Segment Open
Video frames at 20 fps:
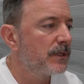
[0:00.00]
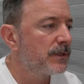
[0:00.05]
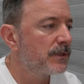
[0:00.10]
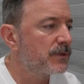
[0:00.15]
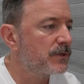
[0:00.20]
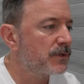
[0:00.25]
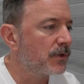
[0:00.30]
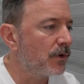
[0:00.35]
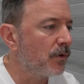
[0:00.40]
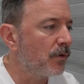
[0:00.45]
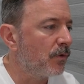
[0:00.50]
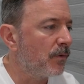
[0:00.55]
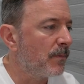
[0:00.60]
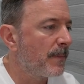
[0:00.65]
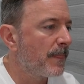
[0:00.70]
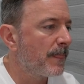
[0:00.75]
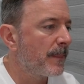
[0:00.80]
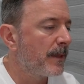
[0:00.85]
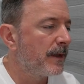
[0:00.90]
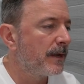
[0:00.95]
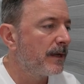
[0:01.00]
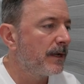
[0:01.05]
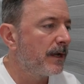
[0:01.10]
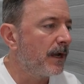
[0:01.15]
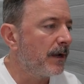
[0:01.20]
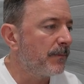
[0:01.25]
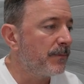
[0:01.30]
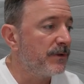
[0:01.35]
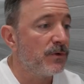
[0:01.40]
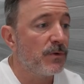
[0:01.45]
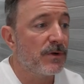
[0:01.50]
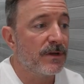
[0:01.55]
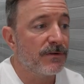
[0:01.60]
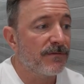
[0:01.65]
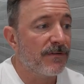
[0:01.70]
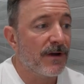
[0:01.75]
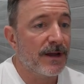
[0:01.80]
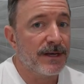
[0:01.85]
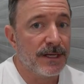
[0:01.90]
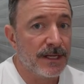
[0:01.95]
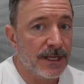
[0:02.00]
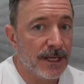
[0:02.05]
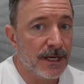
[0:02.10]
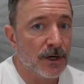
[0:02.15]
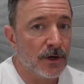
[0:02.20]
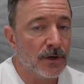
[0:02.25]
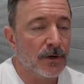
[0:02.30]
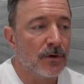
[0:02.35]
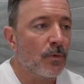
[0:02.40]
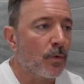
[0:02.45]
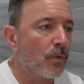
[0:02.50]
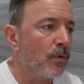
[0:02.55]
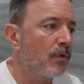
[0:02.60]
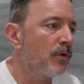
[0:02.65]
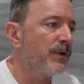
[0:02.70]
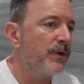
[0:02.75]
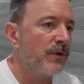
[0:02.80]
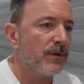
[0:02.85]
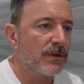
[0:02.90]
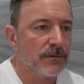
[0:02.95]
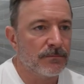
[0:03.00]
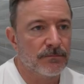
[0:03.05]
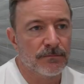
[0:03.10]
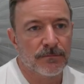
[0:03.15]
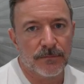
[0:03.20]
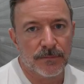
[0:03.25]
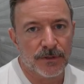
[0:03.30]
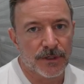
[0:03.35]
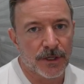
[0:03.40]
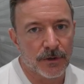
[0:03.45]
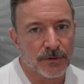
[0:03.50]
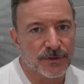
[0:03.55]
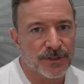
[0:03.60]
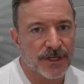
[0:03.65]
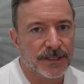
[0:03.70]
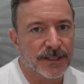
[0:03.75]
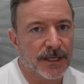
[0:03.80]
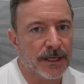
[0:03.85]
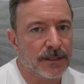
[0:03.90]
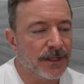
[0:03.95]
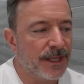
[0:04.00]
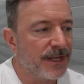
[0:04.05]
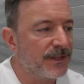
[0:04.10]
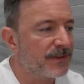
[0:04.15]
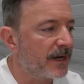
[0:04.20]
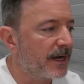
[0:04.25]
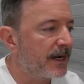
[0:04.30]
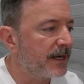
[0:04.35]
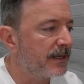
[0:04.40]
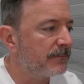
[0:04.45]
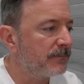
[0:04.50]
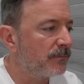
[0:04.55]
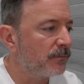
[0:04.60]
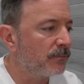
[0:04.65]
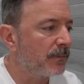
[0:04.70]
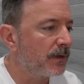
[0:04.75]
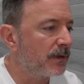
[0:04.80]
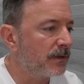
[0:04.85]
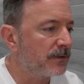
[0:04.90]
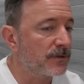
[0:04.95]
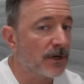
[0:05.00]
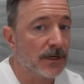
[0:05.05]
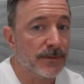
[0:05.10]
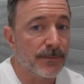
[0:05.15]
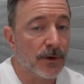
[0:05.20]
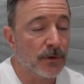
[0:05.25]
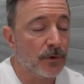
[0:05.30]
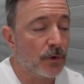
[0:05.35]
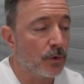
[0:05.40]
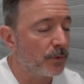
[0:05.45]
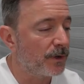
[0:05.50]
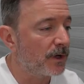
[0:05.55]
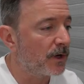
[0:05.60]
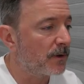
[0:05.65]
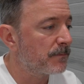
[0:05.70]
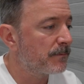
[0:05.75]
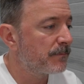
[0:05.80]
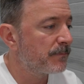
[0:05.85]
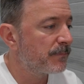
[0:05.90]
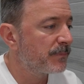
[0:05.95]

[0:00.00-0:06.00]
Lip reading: So, but you can find it here, or you can check that link that I talked about earlier.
Segment Closed
- **EXERCISE GOAL**: In the copy, include every record exactly and no pictures.

- **WRITTEN ANSWER**:
Video frames at 20 fps:
[0:00.00]
[0:00.05]
[0:00.10]
[0:00.15]
[0:00.20]
[0:00.25]
[0:00.30]
[0:00.35]
[0:00.40]
[0:00.45]
[0:00.50]
[0:00.55]
[0:00.60]
[0:00.65]
[0:00.70]
[0:00.75]
[0:00.80]
[0:00.85]
[0:00.90]
[0:00.95]
[0:01.00]
[0:01.05]
[0:01.10]
[0:01.15]
[0:01.20]
[0:01.25]
[0:01.30]
[0:01.35]
[0:01.40]
[0:01.45]
[0:01.50]
[0:01.55]
[0:01.60]
[0:01.65]
[0:01.70]
[0:01.75]
[0:01.80]
[0:01.85]
[0:01.90]
[0:01.95]
[0:02.00]
[0:02.05]
[0:02.10]
[0:02.15]
[0:02.20]
[0:02.25]
[0:02.30]
[0:02.35]
[0:02.40]
[0:02.45]
[0:02.50]
[0:02.55]
[0:02.60]
[0:02.65]
[0:02.70]
[0:02.75]
[0:02.80]
[0:02.85]
[0:02.90]
[0:02.95]
[0:03.00]
[0:03.05]
[0:03.10]
[0:03.15]
[0:03.20]
[0:03.25]
[0:03.30]
[0:03.35]
[0:03.40]
[0:03.45]
[0:03.50]
[0:03.55]
[0:03.60]
[0:03.65]
[0:03.70]
[0:03.75]
[0:03.80]
[0:03.85]
[0:03.90]
[0:03.95]
[0:04.00]
[0:04.05]
[0:04.10]
[0:04.15]
[0:04.20]
[0:04.25]
[0:04.30]
[0:04.35]
[0:04.40]
[0:04.45]
[0:04.50]
[0:04.55]
[0:04.60]
[0:04.65]
[0:04.70]
[0:04.75]
[0:04.80]
[0:04.85]
[0:04.90]
[0:04.95]
[0:05.00]
[0:05.05]
[0:05.10]
[0:05.15]
[0:05.20]
[0:05.25]
[0:05.30]
[0:05.35]
[0:05.40]
[0:05.45]
[0:05.50]
[0:05.55]
[0:05.60]
[0:05.65]
[0:05.70]
[0:05.75]
[0:05.80]
[0:05.85]
[0:05.90]
[0:05.95]

[0:00.00-0:06.00]
Lip reading: So, but you can find it here, or you can check that link that I talked about earlier.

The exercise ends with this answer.